Hitesh wrote:Cross posting from thread "Indian Military Aviation"
-------------------------------------------------------
As for strategic bombing, well it does certainly have its uses. Check out the highway of death during Gulf War I. Also if you can fix enemy forces into place, you can carpet bomb them into oblivion.
Strategic bombers are very useful for negating conventional forces that are out in the open or trying to maneuver around your flanks. It is also useful for taking out warmaking and warfighting capabilities such as power plants, fuel depots, transmission relay stations, communication nodes, petroleum refineries. Once those things are hit and gone, your ability to wage war on your terms become severely degraded and you are down to guerrilla tactics which is not much to begin with. Downgrading the conventional capability to guerrilla capability is like downgrading to a go cart from a Porsche.
An enemy who has a go kart or even intact legs will keep coming at you and your strategic aeroplanes can do nothing So the Porsche-go-kart analogy is charming, but the end point in war is that the enemy has no way of moving, not even a go kart, while you have something.
If the latter is the real aim of strategic bombing, it has never achieved that except in Japan.
I think that most of the "examples" of strategic bombing that have been quoted as successes are examples of what the US has done and claimed as a success. The US has a remarkable way of embellishing its successes with fancy names that go into folklore. For example:
- "Thousand bomber raid" over Dresden
- "Enola Gay"
- "Highway of death"
- "Shomali plain"
These examples are quoted time and time again as great and fearsome successes of strategic bombing when they remain mere tactical victories in a war that was either not won, or won by a thousand other means. Heck two of those wars are still being fought and it is the US that is pulling out. Exactly what did strategic bombing win?
And the same people who did "thousand bomber raids" are totally silent on the same or worse devastation in Korea and Vietnam which did not win the wars. Once again, we as people getting 90% of our inputs from the Anglophone propaganda apparatus tend to believe what is dished out by that propaganda apparatus and do not even hear about what is ignored and kept secret by omission. And I am talking about the great failure of strategic bombing used in Vietnam and Korea.
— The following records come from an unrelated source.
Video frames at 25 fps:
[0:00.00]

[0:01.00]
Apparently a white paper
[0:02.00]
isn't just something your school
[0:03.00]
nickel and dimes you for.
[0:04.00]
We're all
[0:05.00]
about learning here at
If you read what "strategic bombing" attempted to do in Korea - one of the things was to try and stop the Koreans from growing rice. North Korea is a standing example of the failure of "strategic bombing" - setting aside "strategic excuses" for the failure. And when you read about what was attempted - it is easy to see why North Korea does not give a damn about the US today.
Now guess who invented the expression "strategic bombing"
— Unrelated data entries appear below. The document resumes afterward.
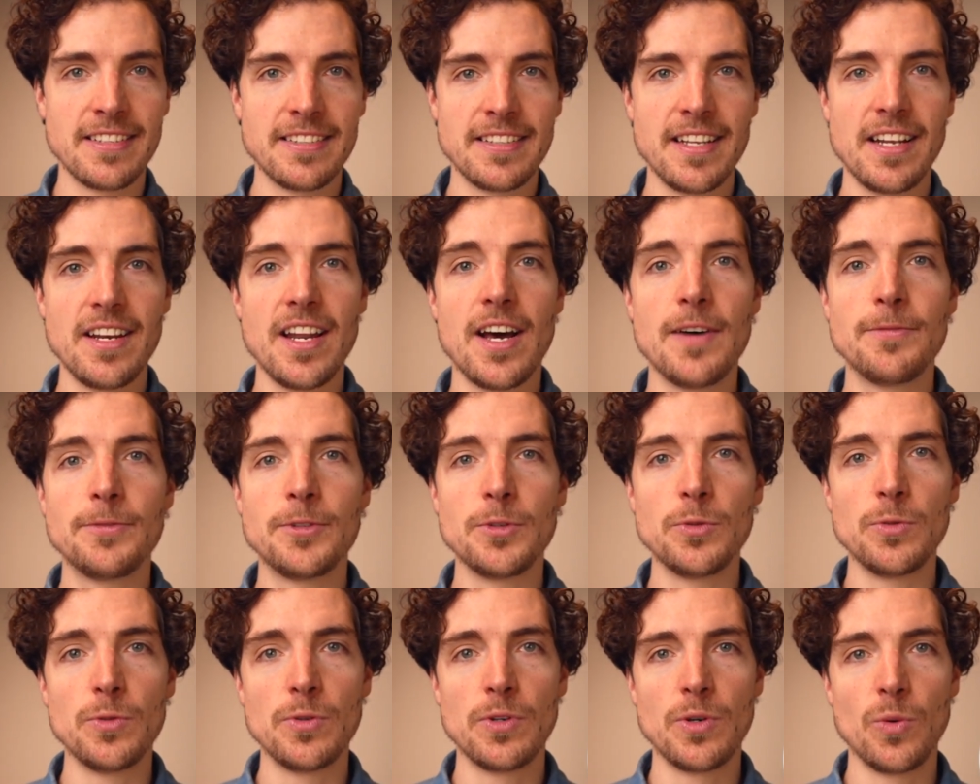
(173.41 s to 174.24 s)
They love
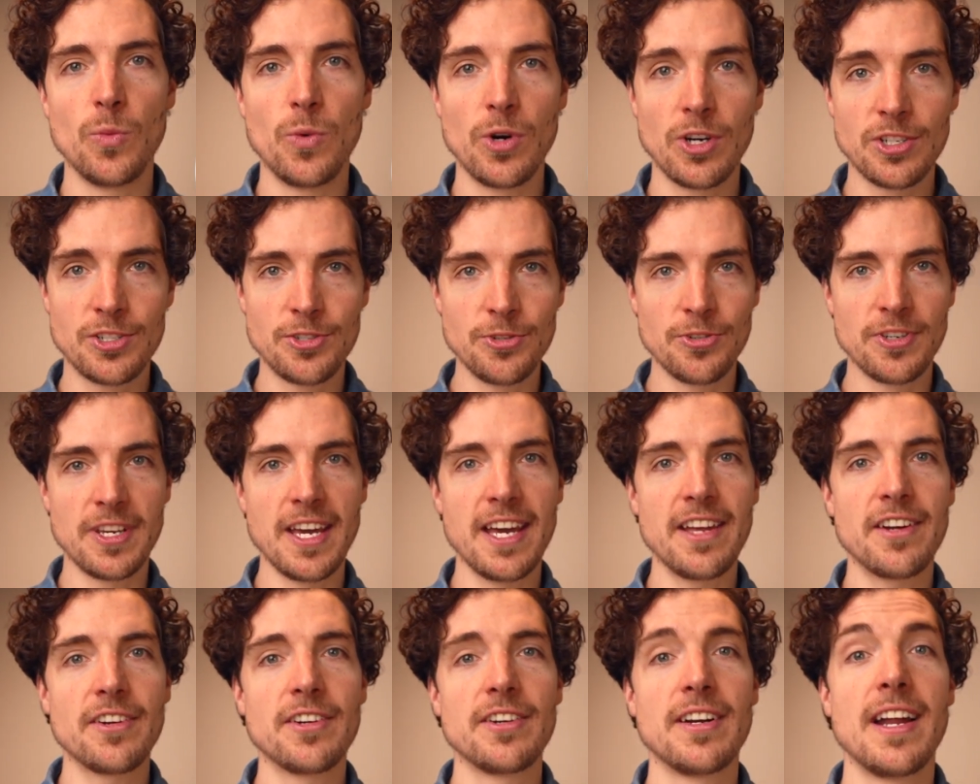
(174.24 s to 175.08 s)
to work
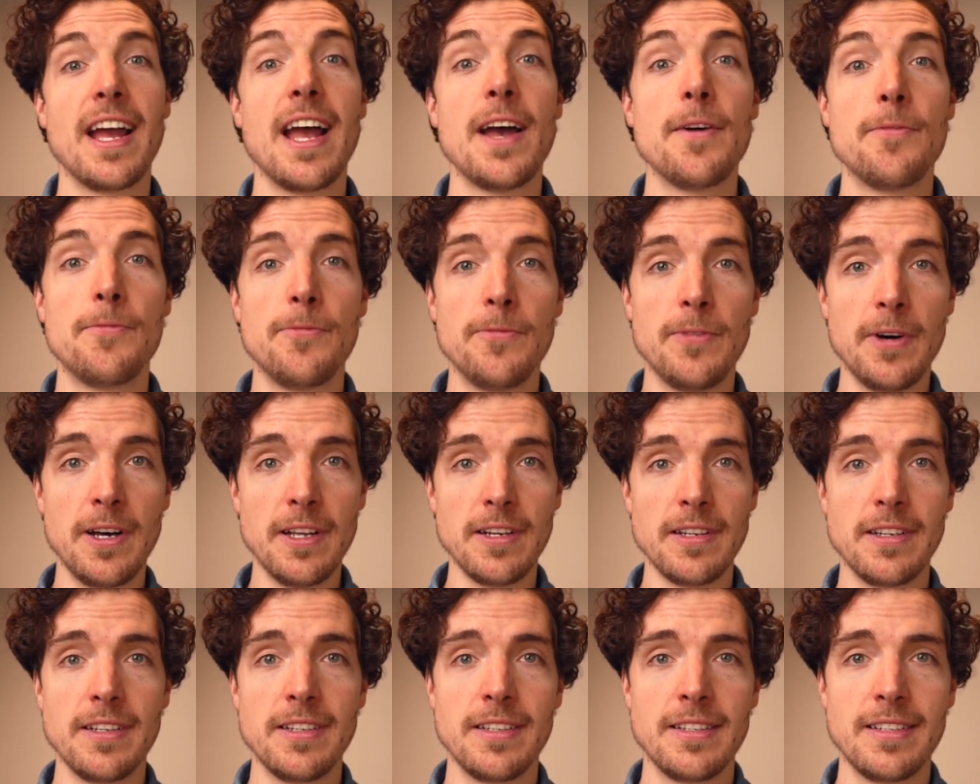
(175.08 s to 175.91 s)
together, have
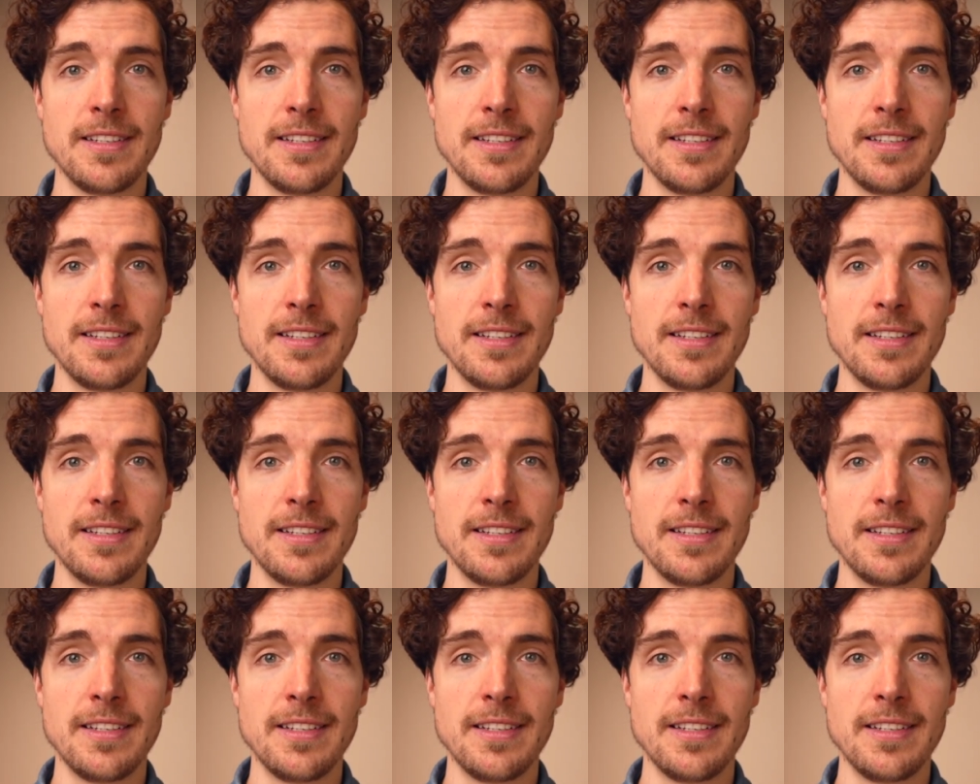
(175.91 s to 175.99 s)
fun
Guess who uses those words where convenient?
If "strategic bombing" as defined and used by the inventors of the concept has almost never succeeded in its stated aims - what the hell are we talking about when we say "strategic bombing" or worse, ask that the failed methods of strategic bombing should be emulated by the IAF?
The latter worries me deeply because the starting point of asking the IAF to have a "strategic bomber force" is the assumption that "strategic bombing works" (which it has almost never done). Naturally, the IAF will never match the USAF in force levels and when the IAF fails in strategic bombing, we will say "Oh we failed because we did not build up a force like the USAF" That would be such a tragedy. Strategic bombing has so far been a failure in the hands of the people who conceived of the idea and implemented it in World War 2, Korea, Vietnam, Iraq and Afghanistan. It is hardly likely to be a success in anyone else's hands unless the definition and end point of strategic bombing are changed.
Fortunately Air Forces realise this - but public opinion has a way of affecting military forces and I think it is essential that we remain objective, neutral and comprehensive when we address the question of the value and methods of "strategic bombing". Everyone is still using a few tactical success examples of strategic bombing as justification for why it is essential with not a chirp about its astounding failures.